Goal of the exercise
Please reproduce the listing verbatim, without its images.

Data excerpts
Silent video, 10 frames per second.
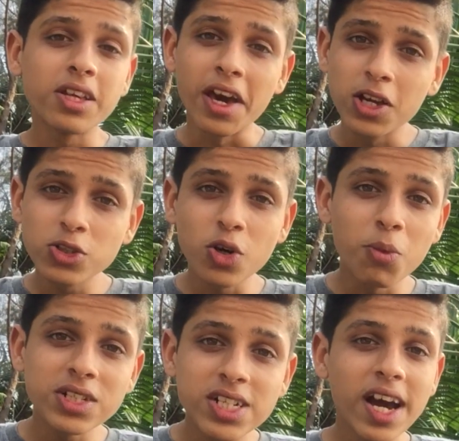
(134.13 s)
थैंक यू सो
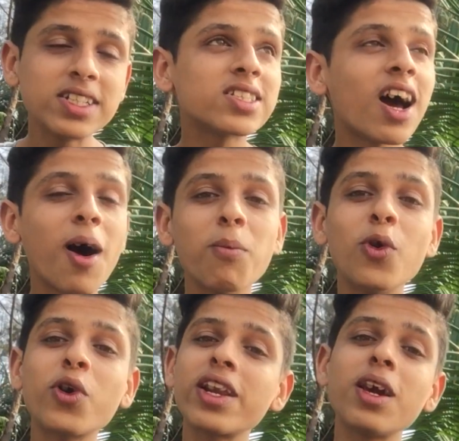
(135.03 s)
मच गाइस आप
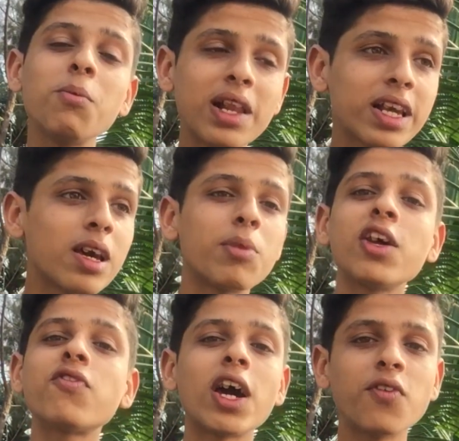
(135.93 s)
लोग ने मिलके
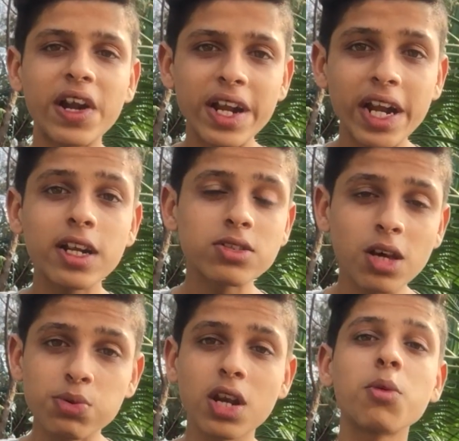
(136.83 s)
मेरे 500
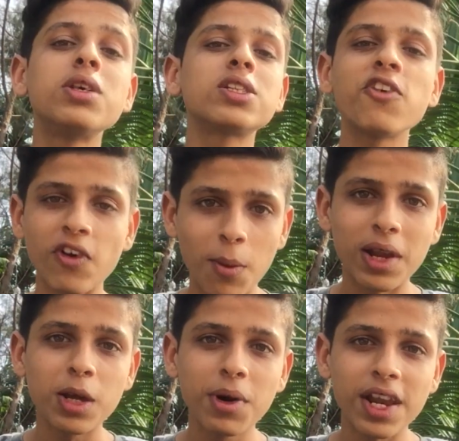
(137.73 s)
सब्सक्राइबर्स की
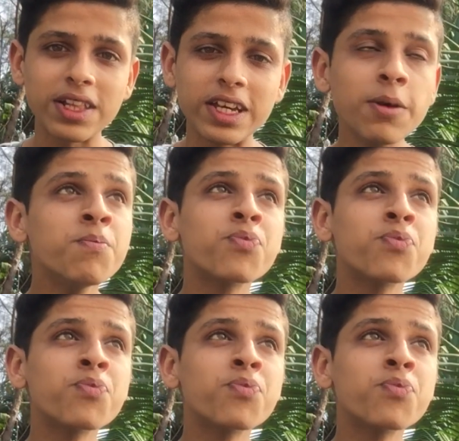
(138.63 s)
फैमिली बना दी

Task result
Silent video, 10 frames per second.
(134.13 s)
थैंक यू सो
(135.03 s)
मच गाइस आप
(135.93 s)
लोग ने मिलके
(136.83 s)
मेरे 500
(137.73 s)
सब्सक्राइबर्स की
(138.63 s)
फैमिली बना दी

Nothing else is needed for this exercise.